Begin at the top of the records and copy each line exactly. The line containing "[7.03-8.03s]" is the last one to include.

DATA:
________________________

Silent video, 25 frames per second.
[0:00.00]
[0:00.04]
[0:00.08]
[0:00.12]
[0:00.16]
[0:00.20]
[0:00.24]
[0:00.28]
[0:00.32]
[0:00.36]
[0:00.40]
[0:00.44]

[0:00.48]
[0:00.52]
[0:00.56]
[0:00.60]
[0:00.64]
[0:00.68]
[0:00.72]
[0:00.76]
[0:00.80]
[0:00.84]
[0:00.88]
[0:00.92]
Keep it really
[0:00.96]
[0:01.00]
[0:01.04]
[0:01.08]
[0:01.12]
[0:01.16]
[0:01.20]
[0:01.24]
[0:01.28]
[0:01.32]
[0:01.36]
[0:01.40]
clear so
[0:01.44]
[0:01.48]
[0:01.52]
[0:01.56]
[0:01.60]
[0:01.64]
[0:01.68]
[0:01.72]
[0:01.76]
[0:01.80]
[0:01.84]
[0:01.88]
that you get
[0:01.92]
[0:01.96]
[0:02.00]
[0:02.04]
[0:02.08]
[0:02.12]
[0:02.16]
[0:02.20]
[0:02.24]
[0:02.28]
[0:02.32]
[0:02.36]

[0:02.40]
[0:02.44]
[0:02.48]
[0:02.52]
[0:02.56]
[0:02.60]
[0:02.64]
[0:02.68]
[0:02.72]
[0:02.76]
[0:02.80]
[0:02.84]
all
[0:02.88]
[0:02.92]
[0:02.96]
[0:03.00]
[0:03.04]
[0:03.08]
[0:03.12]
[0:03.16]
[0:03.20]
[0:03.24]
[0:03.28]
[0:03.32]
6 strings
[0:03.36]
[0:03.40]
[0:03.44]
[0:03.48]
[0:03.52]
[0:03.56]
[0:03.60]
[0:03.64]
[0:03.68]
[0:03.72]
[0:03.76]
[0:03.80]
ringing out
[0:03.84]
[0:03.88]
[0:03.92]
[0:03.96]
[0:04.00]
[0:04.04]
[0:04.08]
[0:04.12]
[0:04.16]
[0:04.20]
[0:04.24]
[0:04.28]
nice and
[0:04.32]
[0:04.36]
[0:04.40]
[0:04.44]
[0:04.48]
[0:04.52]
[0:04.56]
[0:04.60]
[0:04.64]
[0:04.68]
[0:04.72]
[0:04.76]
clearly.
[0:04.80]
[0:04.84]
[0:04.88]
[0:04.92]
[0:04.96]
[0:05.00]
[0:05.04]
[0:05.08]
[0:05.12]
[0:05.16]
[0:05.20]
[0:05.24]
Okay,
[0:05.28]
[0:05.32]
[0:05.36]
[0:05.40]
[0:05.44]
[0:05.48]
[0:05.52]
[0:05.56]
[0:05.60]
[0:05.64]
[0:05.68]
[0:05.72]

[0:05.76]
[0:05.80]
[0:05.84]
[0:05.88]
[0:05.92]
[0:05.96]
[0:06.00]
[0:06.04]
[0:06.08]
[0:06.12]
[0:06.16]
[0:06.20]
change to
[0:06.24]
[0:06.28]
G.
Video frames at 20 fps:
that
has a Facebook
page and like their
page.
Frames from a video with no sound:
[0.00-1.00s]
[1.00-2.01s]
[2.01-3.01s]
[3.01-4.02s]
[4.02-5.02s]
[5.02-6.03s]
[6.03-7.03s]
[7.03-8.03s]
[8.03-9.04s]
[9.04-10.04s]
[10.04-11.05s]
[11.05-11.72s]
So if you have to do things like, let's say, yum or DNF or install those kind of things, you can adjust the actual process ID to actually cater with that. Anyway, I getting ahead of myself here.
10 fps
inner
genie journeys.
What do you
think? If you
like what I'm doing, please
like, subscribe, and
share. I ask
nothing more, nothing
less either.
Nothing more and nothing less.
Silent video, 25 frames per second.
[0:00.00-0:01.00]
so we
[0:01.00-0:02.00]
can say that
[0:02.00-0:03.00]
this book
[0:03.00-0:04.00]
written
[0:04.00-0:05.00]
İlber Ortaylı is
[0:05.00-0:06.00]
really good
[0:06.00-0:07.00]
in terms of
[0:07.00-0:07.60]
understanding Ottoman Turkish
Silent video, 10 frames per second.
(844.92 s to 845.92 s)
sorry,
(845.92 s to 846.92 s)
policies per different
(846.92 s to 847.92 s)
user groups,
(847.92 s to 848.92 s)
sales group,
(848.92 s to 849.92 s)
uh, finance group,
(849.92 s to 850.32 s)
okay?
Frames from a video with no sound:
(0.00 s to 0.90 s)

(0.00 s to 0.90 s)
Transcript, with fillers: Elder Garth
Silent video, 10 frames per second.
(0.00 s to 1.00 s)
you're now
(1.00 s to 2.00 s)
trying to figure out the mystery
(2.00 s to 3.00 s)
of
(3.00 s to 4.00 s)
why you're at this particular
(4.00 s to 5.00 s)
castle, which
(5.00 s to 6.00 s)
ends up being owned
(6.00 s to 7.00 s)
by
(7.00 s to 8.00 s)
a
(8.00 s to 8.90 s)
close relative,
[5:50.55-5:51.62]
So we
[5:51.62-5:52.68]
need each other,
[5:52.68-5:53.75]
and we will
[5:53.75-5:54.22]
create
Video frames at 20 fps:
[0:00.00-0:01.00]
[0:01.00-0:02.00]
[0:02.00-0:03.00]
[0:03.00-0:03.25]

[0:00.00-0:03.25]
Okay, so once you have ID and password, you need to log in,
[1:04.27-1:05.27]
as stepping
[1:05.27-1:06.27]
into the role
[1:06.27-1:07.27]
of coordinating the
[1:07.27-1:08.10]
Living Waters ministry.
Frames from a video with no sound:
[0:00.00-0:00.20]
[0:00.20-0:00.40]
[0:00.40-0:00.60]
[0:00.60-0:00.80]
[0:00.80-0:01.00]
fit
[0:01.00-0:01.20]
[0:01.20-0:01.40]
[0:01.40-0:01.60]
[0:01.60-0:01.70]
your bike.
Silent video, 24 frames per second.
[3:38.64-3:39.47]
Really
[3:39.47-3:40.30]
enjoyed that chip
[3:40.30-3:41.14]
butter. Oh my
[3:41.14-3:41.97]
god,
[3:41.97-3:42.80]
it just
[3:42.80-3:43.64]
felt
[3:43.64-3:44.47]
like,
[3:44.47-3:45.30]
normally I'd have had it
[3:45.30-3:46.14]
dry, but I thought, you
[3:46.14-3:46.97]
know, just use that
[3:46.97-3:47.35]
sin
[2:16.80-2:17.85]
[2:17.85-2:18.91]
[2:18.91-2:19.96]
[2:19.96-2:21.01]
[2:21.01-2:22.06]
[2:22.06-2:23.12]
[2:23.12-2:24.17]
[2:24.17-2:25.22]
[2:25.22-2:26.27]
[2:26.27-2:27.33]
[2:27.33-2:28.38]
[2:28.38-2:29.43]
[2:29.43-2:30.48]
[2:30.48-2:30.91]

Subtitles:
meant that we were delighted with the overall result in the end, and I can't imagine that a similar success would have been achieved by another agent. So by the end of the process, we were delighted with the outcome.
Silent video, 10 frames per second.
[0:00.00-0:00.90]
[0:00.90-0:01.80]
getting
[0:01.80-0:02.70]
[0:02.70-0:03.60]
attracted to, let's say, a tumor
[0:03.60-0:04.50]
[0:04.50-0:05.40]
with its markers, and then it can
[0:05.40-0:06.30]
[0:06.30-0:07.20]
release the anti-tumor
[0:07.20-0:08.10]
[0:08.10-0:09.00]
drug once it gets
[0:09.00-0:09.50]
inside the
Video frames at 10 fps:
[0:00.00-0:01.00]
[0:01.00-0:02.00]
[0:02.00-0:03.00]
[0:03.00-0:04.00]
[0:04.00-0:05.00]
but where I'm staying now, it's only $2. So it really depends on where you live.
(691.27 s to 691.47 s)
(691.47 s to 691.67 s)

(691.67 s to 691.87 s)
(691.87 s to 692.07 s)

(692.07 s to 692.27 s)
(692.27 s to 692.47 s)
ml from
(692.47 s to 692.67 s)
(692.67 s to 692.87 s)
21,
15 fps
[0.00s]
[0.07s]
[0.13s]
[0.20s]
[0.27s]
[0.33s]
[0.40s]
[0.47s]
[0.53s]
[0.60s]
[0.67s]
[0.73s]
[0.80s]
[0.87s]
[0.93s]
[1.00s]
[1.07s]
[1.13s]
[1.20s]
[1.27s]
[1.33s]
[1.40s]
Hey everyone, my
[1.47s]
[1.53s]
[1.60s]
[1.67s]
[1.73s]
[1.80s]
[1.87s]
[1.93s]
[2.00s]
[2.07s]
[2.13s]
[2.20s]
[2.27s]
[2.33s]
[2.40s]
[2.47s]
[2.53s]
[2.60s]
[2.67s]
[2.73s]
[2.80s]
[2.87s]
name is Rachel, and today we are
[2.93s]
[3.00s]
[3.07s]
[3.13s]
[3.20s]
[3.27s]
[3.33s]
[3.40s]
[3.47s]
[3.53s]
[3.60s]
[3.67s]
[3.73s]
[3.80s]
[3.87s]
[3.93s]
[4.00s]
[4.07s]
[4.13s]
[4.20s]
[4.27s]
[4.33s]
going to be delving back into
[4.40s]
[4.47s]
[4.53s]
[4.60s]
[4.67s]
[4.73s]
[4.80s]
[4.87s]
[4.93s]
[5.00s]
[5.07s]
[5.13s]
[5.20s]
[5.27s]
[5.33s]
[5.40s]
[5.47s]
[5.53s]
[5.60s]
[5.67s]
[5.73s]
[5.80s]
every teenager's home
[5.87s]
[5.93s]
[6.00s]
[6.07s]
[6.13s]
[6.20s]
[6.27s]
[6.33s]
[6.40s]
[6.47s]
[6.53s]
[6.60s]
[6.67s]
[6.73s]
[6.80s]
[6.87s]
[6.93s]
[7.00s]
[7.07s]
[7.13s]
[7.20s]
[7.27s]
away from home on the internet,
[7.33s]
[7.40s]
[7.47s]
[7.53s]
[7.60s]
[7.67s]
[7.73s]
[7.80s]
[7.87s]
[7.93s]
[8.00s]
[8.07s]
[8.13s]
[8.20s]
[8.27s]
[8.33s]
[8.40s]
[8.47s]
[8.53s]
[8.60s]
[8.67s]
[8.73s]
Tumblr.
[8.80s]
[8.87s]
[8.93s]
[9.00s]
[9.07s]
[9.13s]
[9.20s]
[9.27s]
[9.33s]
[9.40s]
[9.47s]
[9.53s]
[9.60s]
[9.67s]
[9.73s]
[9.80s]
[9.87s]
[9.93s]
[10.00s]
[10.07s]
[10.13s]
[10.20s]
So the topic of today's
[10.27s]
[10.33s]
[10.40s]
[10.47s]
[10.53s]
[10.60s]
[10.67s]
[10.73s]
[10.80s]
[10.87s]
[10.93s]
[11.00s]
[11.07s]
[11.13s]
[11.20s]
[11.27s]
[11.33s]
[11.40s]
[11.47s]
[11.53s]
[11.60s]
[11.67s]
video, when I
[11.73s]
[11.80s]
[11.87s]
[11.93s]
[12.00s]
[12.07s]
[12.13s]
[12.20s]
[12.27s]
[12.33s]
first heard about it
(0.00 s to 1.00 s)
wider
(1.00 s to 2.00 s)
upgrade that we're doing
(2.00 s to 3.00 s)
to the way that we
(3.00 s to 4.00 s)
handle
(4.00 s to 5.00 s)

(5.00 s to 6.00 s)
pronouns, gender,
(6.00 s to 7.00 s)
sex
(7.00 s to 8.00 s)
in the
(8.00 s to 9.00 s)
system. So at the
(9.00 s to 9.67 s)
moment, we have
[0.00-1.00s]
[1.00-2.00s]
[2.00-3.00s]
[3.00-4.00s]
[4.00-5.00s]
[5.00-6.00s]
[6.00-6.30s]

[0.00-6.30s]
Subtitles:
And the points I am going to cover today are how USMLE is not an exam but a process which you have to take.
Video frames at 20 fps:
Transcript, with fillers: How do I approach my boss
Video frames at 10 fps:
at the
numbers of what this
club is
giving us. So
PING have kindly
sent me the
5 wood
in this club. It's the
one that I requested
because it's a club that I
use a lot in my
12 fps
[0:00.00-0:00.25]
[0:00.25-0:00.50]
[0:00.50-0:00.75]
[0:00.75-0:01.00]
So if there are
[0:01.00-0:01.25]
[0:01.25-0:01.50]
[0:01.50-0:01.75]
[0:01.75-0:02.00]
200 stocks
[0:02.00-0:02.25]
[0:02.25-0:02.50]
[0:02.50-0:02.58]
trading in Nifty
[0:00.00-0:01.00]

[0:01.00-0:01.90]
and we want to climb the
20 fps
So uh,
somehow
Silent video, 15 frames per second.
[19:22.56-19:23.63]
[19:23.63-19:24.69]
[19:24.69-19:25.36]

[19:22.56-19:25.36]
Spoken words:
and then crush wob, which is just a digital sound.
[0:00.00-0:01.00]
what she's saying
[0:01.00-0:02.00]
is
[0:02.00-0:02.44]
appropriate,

________________________

PROBLEM SOLUTION:
Silent video, 25 frames per second.
[0:00.00]
[0:00.04]
[0:00.08]
[0:00.12]
[0:00.16]
[0:00.20]
[0:00.24]
[0:00.28]
[0:00.32]
[0:00.36]
[0:00.40]
[0:00.44]

[0:00.48]
[0:00.52]
[0:00.56]
[0:00.60]
[0:00.64]
[0:00.68]
[0:00.72]
[0:00.76]
[0:00.80]
[0:00.84]
[0:00.88]
[0:00.92]
Keep it really
[0:00.96]
[0:01.00]
[0:01.04]
[0:01.08]
[0:01.12]
[0:01.16]
[0:01.20]
[0:01.24]
[0:01.28]
[0:01.32]
[0:01.36]
[0:01.40]
clear so
[0:01.44]
[0:01.48]
[0:01.52]
[0:01.56]
[0:01.60]
[0:01.64]
[0:01.68]
[0:01.72]
[0:01.76]
[0:01.80]
[0:01.84]
[0:01.88]
that you get
[0:01.92]
[0:01.96]
[0:02.00]
[0:02.04]
[0:02.08]
[0:02.12]
[0:02.16]
[0:02.20]
[0:02.24]
[0:02.28]
[0:02.32]
[0:02.36]

[0:02.40]
[0:02.44]
[0:02.48]
[0:02.52]
[0:02.56]
[0:02.60]
[0:02.64]
[0:02.68]
[0:02.72]
[0:02.76]
[0:02.80]
[0:02.84]
all
[0:02.88]
[0:02.92]
[0:02.96]
[0:03.00]
[0:03.04]
[0:03.08]
[0:03.12]
[0:03.16]
[0:03.20]
[0:03.24]
[0:03.28]
[0:03.32]
6 strings
[0:03.36]
[0:03.40]
[0:03.44]
[0:03.48]
[0:03.52]
[0:03.56]
[0:03.60]
[0:03.64]
[0:03.68]
[0:03.72]
[0:03.76]
[0:03.80]
ringing out
[0:03.84]
[0:03.88]
[0:03.92]
[0:03.96]
[0:04.00]
[0:04.04]
[0:04.08]
[0:04.12]
[0:04.16]
[0:04.20]
[0:04.24]
[0:04.28]
nice and
[0:04.32]
[0:04.36]
[0:04.40]
[0:04.44]
[0:04.48]
[0:04.52]
[0:04.56]
[0:04.60]
[0:04.64]
[0:04.68]
[0:04.72]
[0:04.76]
clearly.
[0:04.80]
[0:04.84]
[0:04.88]
[0:04.92]
[0:04.96]
[0:05.00]
[0:05.04]
[0:05.08]
[0:05.12]
[0:05.16]
[0:05.20]
[0:05.24]
Okay,
[0:05.28]
[0:05.32]
[0:05.36]
[0:05.40]
[0:05.44]
[0:05.48]
[0:05.52]
[0:05.56]
[0:05.60]
[0:05.64]
[0:05.68]
[0:05.72]

[0:05.76]
[0:05.80]
[0:05.84]
[0:05.88]
[0:05.92]
[0:05.96]
[0:06.00]
[0:06.04]
[0:06.08]
[0:06.12]
[0:06.16]
[0:06.20]
change to
[0:06.24]
[0:06.28]
G.
Video frames at 20 fps:
that
has a Facebook
page and like their
page.
Frames from a video with no sound:
[0.00-1.00s]
[1.00-2.01s]
[2.01-3.01s]
[3.01-4.02s]
[4.02-5.02s]
[5.02-6.03s]
[6.03-7.03s]
[7.03-8.03s]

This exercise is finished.